私の住む京都には有名な神社仏閣の名だたる桜も数多くあるが、名もなくひっそりと咲く桜もある。数年前の春、「ある一本の桜との出会い」があった。上京区にある千本釈迦堂を訪れた時のこと。「おかめ桜」のそばに掲げられた逸話を読んで(内容は本書に収録)、改めて桜を眺めた時の気持ちは、これまで漠然と抱いていた「きれいな桜」というイメージとはまったく違う感覚だった。悲哀に充ちた桜の表情やあたたかさが心にいつまでも残っている。その時、桜一本、一本にそれぞれの物語や植えた人の思いがあり、それを知って見ることで、桜への愛おしさは更に深まるのだと実感したのだった。
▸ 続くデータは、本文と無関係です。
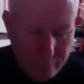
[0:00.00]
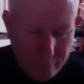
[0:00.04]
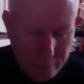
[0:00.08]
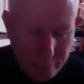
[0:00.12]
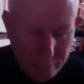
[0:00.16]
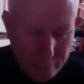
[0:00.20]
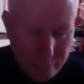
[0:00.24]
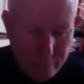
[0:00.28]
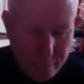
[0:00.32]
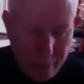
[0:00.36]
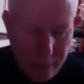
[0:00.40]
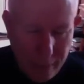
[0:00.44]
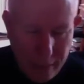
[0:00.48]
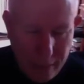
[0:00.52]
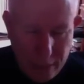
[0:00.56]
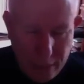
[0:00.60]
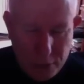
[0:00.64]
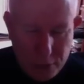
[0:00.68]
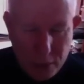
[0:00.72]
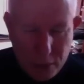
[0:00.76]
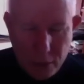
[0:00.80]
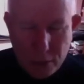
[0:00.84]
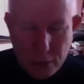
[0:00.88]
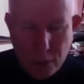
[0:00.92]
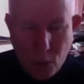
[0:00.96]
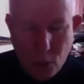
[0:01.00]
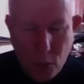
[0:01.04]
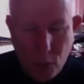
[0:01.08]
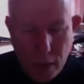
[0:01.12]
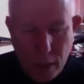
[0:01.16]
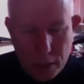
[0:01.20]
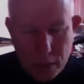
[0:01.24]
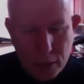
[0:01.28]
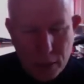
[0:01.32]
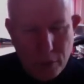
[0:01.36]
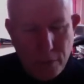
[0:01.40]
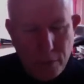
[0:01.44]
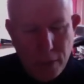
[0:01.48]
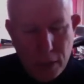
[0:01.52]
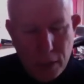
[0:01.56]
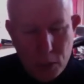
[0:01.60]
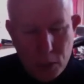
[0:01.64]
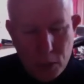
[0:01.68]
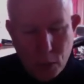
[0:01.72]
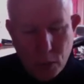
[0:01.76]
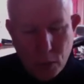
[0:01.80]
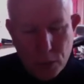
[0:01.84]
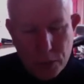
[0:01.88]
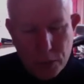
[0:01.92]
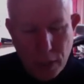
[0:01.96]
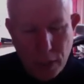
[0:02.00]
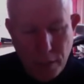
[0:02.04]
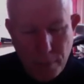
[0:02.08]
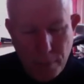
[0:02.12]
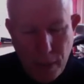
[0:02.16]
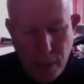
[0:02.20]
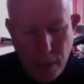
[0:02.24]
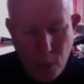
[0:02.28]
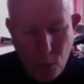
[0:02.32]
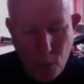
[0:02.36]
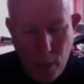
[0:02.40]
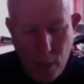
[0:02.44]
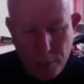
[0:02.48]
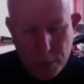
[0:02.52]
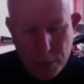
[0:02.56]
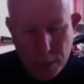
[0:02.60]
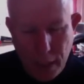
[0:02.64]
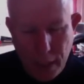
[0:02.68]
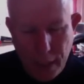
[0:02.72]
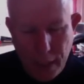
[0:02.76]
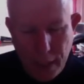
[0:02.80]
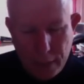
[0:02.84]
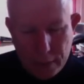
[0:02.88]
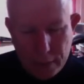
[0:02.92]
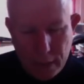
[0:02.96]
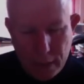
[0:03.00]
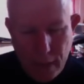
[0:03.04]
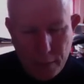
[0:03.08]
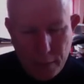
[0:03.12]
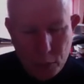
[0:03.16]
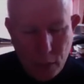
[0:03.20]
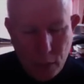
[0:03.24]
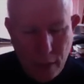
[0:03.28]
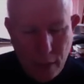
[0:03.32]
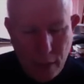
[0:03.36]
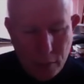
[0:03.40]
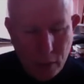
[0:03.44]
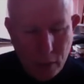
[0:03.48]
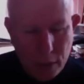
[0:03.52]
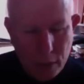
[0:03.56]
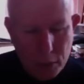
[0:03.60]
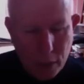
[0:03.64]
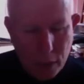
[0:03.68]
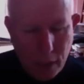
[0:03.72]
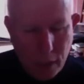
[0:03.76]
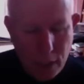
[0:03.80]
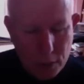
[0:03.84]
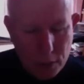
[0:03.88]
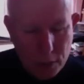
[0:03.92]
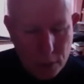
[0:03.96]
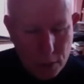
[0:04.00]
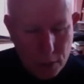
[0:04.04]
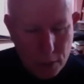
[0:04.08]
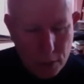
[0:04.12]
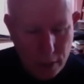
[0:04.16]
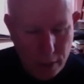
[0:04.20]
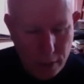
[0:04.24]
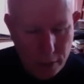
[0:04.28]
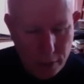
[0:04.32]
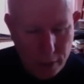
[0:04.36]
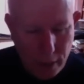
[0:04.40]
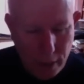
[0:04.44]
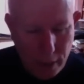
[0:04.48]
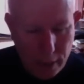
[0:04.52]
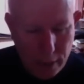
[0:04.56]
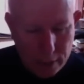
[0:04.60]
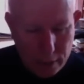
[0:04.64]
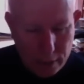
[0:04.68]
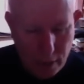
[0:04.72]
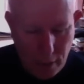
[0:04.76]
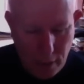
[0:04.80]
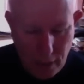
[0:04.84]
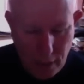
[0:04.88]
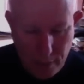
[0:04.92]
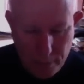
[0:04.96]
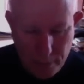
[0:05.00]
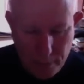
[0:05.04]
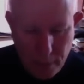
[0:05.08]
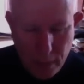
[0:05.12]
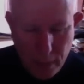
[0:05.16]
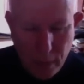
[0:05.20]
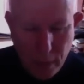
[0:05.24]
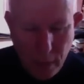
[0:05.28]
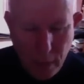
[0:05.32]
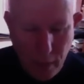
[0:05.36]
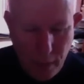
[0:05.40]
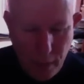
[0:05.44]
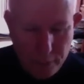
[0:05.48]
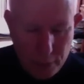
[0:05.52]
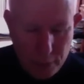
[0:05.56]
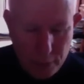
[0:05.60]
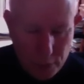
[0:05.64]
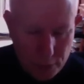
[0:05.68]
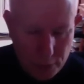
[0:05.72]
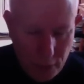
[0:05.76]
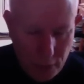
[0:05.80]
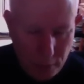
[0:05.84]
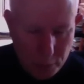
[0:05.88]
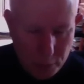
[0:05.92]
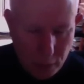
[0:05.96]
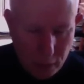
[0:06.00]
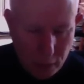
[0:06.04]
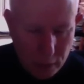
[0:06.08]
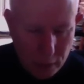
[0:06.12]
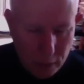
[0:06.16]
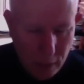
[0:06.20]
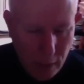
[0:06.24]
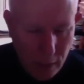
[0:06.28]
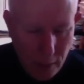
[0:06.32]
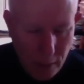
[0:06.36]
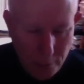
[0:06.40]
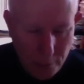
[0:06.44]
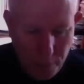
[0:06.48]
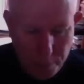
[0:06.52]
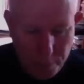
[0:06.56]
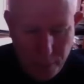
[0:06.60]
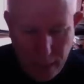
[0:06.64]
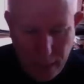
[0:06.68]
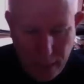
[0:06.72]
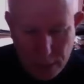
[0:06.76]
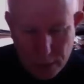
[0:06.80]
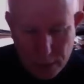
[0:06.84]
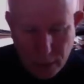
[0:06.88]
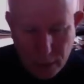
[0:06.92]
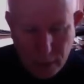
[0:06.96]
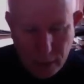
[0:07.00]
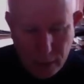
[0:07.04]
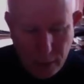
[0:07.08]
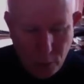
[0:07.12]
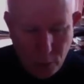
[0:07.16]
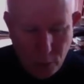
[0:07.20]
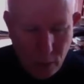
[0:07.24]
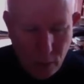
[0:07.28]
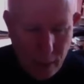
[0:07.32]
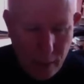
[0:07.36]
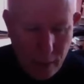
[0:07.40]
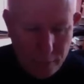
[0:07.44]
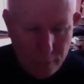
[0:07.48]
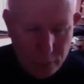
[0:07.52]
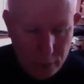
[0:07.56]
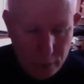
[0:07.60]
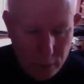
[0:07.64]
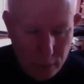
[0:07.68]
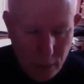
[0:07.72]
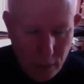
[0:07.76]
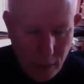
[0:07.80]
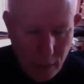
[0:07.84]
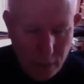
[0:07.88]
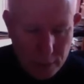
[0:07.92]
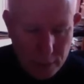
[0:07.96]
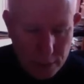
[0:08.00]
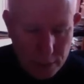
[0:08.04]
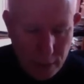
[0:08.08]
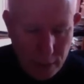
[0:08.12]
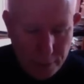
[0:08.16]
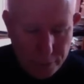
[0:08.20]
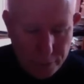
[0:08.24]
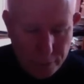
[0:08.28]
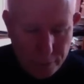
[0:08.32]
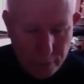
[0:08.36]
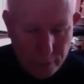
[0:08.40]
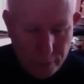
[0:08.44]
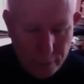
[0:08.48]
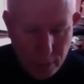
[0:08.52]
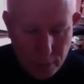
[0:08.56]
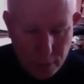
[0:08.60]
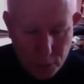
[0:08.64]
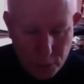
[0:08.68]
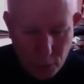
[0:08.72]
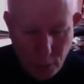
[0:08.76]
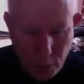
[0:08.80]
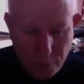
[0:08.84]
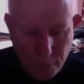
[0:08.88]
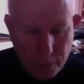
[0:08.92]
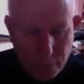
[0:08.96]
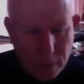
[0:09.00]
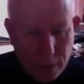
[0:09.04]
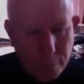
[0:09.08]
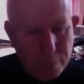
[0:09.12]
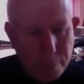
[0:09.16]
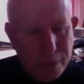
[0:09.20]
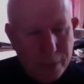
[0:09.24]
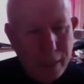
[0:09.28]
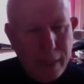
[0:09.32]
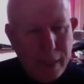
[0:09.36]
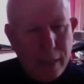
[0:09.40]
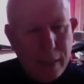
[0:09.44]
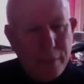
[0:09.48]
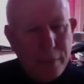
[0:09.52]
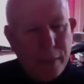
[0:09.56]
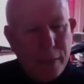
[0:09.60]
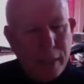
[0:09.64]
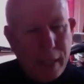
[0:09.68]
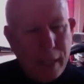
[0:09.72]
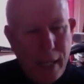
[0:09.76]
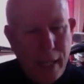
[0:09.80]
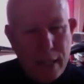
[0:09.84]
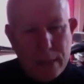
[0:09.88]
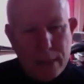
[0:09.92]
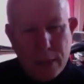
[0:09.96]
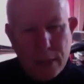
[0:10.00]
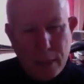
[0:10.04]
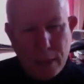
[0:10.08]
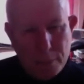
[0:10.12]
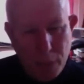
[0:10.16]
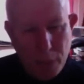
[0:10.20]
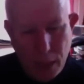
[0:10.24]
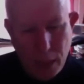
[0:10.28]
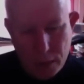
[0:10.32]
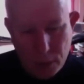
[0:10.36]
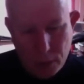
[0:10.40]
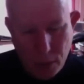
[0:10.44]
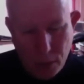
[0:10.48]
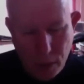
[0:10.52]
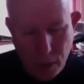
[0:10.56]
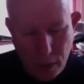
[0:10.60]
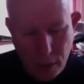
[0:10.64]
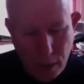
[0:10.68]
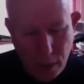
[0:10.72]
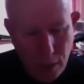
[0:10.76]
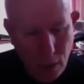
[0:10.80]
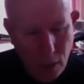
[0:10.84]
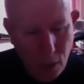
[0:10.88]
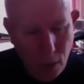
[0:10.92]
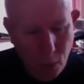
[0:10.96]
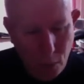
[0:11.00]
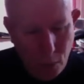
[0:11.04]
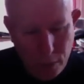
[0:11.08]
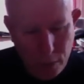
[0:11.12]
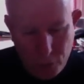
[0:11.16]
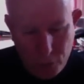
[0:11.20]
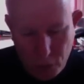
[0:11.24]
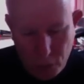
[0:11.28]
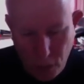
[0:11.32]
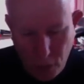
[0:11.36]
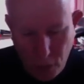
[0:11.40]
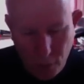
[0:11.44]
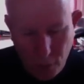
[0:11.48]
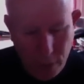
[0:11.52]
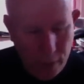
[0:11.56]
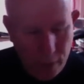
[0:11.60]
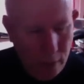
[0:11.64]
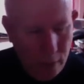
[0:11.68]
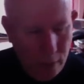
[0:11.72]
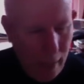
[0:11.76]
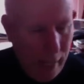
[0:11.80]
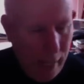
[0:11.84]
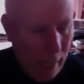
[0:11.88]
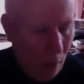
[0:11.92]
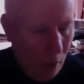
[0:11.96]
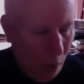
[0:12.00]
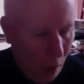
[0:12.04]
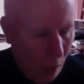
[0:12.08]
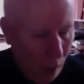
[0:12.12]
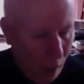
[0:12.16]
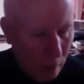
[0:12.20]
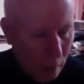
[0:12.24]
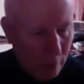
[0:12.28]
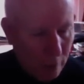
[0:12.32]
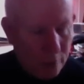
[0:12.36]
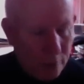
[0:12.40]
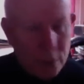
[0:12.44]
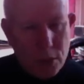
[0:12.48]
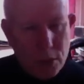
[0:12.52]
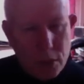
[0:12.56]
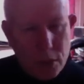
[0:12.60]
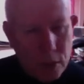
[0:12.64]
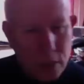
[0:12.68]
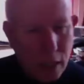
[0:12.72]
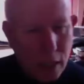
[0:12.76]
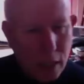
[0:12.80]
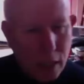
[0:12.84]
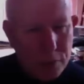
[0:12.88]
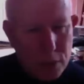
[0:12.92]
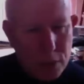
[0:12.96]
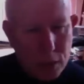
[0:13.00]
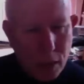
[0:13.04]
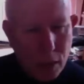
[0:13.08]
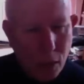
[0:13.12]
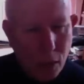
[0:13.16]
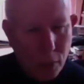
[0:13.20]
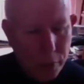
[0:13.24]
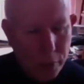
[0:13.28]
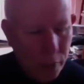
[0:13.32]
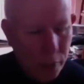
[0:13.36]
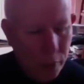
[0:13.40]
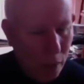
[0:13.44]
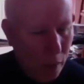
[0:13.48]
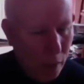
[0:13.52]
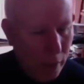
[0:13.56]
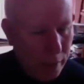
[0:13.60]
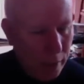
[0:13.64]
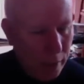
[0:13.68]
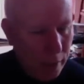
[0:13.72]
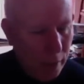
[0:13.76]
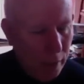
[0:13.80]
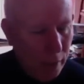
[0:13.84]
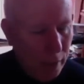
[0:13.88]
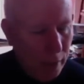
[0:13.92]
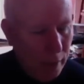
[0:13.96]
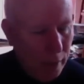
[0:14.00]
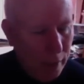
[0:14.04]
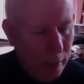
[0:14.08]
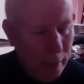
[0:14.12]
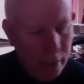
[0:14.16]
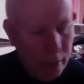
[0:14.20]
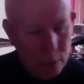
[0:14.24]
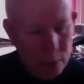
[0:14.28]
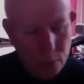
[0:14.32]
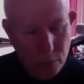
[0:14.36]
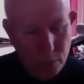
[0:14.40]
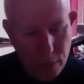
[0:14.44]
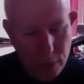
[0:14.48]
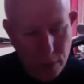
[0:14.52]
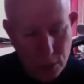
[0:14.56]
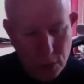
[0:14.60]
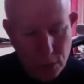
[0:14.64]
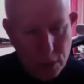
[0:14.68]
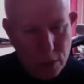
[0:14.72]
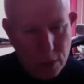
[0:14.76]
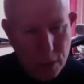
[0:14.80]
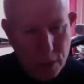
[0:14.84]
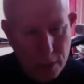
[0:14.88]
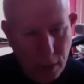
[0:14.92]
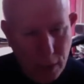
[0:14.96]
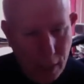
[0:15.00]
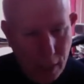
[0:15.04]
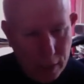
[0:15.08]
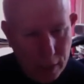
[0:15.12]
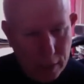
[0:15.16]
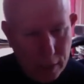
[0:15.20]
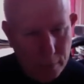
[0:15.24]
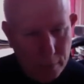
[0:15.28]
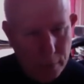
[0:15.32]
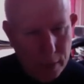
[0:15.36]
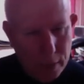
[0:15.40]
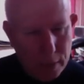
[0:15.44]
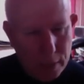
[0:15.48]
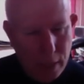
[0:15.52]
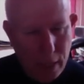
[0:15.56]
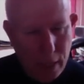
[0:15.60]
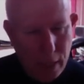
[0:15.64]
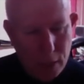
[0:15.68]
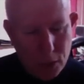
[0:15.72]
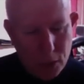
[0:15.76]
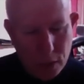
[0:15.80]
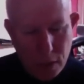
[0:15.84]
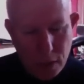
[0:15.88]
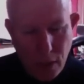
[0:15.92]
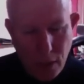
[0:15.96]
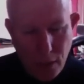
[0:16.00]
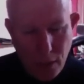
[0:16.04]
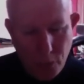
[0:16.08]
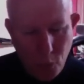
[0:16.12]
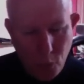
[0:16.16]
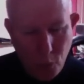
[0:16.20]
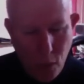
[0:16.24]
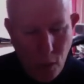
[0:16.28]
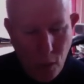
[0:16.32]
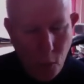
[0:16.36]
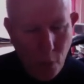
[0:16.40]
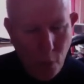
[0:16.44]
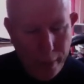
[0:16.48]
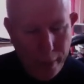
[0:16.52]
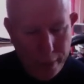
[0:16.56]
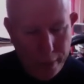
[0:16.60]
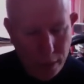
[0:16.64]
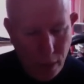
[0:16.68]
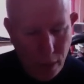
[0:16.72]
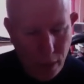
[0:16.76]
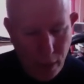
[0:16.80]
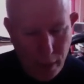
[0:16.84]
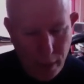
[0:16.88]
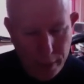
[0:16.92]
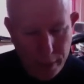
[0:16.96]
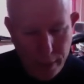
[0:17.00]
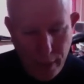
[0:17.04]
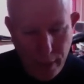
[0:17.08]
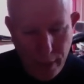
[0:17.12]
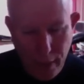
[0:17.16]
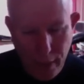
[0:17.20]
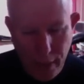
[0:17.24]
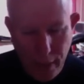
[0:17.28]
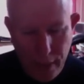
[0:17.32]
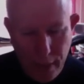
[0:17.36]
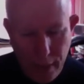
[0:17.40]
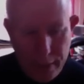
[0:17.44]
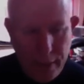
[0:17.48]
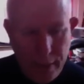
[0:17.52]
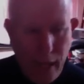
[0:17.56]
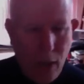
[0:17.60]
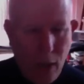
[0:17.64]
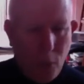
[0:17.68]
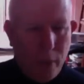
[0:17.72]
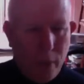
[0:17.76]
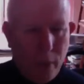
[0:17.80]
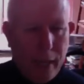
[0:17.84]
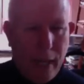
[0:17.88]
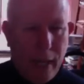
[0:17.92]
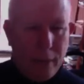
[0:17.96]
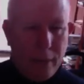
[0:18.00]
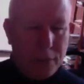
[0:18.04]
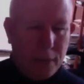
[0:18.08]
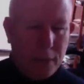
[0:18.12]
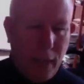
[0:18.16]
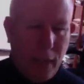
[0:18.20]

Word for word: easier to watch the visuals on my website, timetraveleducationcenter.com on this subject. But basically what I've done is I've sort of completed the case on Montauk. We've shown that, hey, all of this stuff is going on. It, this is the documentation of what went on. And now we have time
それから、視線を変え、いろいろな見方をすることで、見過ごしていた桜への思いはどんどん深まり、私の京都桜巡りの熱は一層増していったのだ。
本書は、80カ所の個性豊かな桜をより深く楽しむための自分なりの提案である。例えば、「包まれて見る」は、桜の花の内側に入り立ち、身体ごと桜に包まれるように見る、という提案。そうすることで今まで見たことのない美しい桜と出会える。
京都一多くの桜の種類を誇る平野神社では「たくさんの種類に酔いしれて見る」のはどうだろう? 桜といえば、全国の桜開花予想にも使われている染井吉野が有名だが、京都の桜はそれだけではない。枝垂(しだれ)桜をはじめ山桜、大島桜、里桜など多くの品種を見ることができる。桜の名前を知ることもお花見の楽しみ方のひとつである。
「桜のシャワーを浴びながら見る」は、圧倒されるほどおびただしい枝垂桜が咲く「原谷苑(はらだにえん)」での見方。近代建築と桜を合わせて「建物と見る」や「窓ごしに見る」など視点を変えたり明確にすることでも、桜の魅力は増してくる。
「舟にのって見る」「電車に乗って見る」「自転車で走りながら見る」など、動きながら見ることで新しい桜の表情を発見することもある。「川の流れと見る」「池と見る」では、水面に映る情緒あふれる桜の姿を。円山公園の枝垂桜などを代々守っている桜守・佐野藤右衛門邸では、愛情をかけ育てられている桜の姿を。JR東海の「そうだ 京都、行こう。」のCMで全国的に有名になった善峯寺では、存在感あふれる枝垂桜を「いろんな角度から見る」ことで心に残したい。